During the past few years, mutual information based approaches have been widely used in feature selection [1, 10]. These methods employ a greedy scheme to select representative features one by one. It’s noticeable that these approaches are prone to obtain suboptimal feature subset due to the computational complexity.

Generally, conditional entropy and its variants are extensively used for feature selection. Some kinds of conditional entropies do not have monotonicity. Thus, they are not reasonable to be used as indices for evaluating the distinguishment ability of feature subset [2, 4]. Compared with Yager’s entropy [17] and its varieties [7, 8], the computational complexity of using the cardinality of relations is smaller. Such as the neighborhood discrimination index proposed by Wang [13], which considers the cardinality of relations between the selected features and labels. However, it lacks of exploring the relevance between features.

Encoding the influence of feature correlations and guaranteeing the monotonic of the proposed index are the main motivations of this paper. Hence, we propose a fuzzy conditional distinction degree (FDD) based on fuzzy rough set [12, 15] by computing the cardinality of relationship instead of the class, which measures the distinguishment ability of a feature subset. Based on FDD, a greedy scheme is employed to get the final feature subset. In particular, the advantages of FDD are summarized as follows:

  • From the viewpoint of the cardinality of relation, we propose a new index for feature selection. The monotonicity has been proved theoretically and experimentally in this paper. Hence, the proposed FDD is reasonable and effective to be used as indexes for mutual information based approaches.

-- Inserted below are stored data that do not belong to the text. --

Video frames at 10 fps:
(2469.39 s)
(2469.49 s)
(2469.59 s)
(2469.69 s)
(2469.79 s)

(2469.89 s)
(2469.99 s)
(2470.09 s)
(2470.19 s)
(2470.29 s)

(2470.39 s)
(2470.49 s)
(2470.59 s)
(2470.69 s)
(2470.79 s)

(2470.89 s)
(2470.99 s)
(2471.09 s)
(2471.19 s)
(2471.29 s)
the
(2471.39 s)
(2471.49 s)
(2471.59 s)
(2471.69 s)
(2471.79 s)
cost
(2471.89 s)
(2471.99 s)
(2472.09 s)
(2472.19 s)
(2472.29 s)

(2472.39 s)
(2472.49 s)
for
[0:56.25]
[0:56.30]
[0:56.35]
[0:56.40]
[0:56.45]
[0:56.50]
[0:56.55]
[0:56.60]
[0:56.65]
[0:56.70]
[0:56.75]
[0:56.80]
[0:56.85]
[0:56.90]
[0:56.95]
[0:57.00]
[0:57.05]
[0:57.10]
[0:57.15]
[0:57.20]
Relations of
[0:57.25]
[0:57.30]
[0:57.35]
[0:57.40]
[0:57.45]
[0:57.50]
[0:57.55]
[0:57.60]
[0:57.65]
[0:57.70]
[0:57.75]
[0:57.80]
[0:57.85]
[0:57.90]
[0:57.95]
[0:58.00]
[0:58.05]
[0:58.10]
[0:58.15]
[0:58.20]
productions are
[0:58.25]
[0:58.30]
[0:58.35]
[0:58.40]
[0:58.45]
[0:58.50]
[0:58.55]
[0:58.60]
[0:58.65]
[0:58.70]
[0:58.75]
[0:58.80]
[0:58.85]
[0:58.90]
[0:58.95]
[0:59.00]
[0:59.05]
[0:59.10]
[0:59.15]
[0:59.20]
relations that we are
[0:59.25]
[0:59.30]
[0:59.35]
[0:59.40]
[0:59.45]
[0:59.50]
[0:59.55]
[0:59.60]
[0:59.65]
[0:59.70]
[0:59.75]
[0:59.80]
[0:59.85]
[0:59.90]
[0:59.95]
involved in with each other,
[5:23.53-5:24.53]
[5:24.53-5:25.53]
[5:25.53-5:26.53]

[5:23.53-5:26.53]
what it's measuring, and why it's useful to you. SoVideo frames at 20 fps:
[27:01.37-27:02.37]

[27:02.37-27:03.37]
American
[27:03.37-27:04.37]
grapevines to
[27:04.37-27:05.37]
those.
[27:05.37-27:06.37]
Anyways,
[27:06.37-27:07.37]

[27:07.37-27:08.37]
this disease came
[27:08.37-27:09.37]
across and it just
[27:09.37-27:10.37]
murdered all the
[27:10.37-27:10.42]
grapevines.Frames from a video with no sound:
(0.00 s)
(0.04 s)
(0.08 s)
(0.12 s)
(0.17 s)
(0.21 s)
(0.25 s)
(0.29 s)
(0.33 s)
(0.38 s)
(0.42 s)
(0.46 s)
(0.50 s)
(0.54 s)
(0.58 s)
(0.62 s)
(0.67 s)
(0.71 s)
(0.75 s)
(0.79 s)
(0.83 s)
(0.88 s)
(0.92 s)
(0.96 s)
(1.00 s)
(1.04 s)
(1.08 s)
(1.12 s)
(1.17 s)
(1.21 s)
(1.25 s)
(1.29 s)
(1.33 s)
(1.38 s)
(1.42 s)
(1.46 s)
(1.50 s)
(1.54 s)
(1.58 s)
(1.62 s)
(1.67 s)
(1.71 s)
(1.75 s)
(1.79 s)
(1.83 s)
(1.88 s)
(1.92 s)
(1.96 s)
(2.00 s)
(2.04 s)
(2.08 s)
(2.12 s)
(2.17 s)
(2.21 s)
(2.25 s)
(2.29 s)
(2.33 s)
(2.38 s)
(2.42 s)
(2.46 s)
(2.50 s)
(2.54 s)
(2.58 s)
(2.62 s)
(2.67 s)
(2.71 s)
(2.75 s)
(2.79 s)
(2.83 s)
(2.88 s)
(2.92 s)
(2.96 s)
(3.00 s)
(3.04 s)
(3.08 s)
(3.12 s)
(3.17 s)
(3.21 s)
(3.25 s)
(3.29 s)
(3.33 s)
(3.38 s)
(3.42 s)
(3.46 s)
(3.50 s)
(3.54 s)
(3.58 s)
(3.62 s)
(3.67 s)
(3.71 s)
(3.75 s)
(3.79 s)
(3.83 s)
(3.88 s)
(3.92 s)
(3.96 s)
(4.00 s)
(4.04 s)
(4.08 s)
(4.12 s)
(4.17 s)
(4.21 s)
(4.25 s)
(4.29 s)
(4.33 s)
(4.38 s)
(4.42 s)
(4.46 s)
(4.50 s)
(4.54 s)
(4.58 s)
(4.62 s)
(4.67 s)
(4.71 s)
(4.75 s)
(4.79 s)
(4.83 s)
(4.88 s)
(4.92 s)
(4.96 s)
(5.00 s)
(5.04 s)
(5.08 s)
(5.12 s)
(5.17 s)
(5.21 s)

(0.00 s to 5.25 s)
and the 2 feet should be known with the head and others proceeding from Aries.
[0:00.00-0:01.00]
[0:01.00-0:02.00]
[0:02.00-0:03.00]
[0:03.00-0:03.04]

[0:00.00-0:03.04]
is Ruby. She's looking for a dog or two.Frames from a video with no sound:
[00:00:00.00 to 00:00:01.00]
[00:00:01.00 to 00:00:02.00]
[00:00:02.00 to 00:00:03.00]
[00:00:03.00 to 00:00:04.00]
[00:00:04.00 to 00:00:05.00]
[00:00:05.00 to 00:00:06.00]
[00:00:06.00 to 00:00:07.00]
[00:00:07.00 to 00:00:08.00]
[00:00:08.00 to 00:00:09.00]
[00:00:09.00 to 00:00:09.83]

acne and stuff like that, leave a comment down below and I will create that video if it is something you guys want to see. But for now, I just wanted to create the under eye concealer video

  • We encode the influence of feature correlations into distance to quantify the relevance of any two features. This is a considerable difference from neighborhood discrimination index [13].

2 Preliminaries

In the following, a data set is called as a decision table, denoted as \(T = \left\langle {U,A,V,f} \right\rangle \), where \(U=\left\{ u_{1},u_{2},\cdots u_{n} \right\} \) is a nonempty finite set of objects; \(A=C\cup D\), where \(C=\left\{ a_{1},a_{2},\cdots a_{m} \right\} \) is feature set and \(D=\left\{ d \right\} \) is the set of labels. V is the union of feature domains, \(V=\bigcup _{a \in A}V_{a}\), where \(V_{a}\) is the value set of feature a, called the domain of a; \(f:U\times A\rightarrow V\) is an information function which assigns particular values from domains of feature to objects such as \(\forall a\in A,x\in U,f\left( a,x \right) \in V_{a}\), where \(f\left( a,x \right) \) denotes the values of feature a for object x. An equivalence relation (also called as indiscernibility relation) is defined as:

$$\begin{aligned} Ind\left( B \right) = \left\{ {\left( {x,y} \right) |f\left( a,x \right) = f\left( a,y \right) ,\forall a \in B} \right\} \end{aligned}$$
(1)

where \(x,y \in U\) and \(B \subseteq C\). According to the equivalence relation, the equivalence class of Ind(B) containing x can be denoted as \({\left[ x \right] _B}\):

$$\begin{aligned} {\left[ x \right] _B} = \left\{ {y|\left( {x,y} \right) \in Ind\left( B \right) } \right\} \end{aligned}$$

The family of all equivalence classes forms a partition, denoted as \(U/D = \left\{ {{P_1},{P_2}, \cdots {P_r}} \right\} \). Meanwhile, \(P = \left( {{p_{ij}}} \right) \in {R^{n \times n}}\) is an equivalence matrix induced by U / D, where \({p_{ij}} = 1\) if instances i and j satisfy \(i,j \in {P_k},\exists k \in \left\{ {1,2, \cdots ,r} \right\} \), otherwise \({p_{ij}} = 0\). In what follows, \(\left| \cdot \right| \) represents the cardinality of a set or matrix. In this paper, we use fuzzy similarity relation [9] to capture the correlations.

For a given decision table \(T = \left\langle {U,A,V,f} \right\rangle \), where \(U=\left\{ u_{1},u_{2},\cdots u_{n} \right\} \), and \(B \subseteq C\), \({\tilde{R}_B}\) is a fuzzy similarity relation induced by B defined on U if \({\tilde{R}_B}\) satisfies

  • Reflectivity: \({\tilde{R}_B}\left( {x,x} \right) = 1\), for \(\forall x \in U\).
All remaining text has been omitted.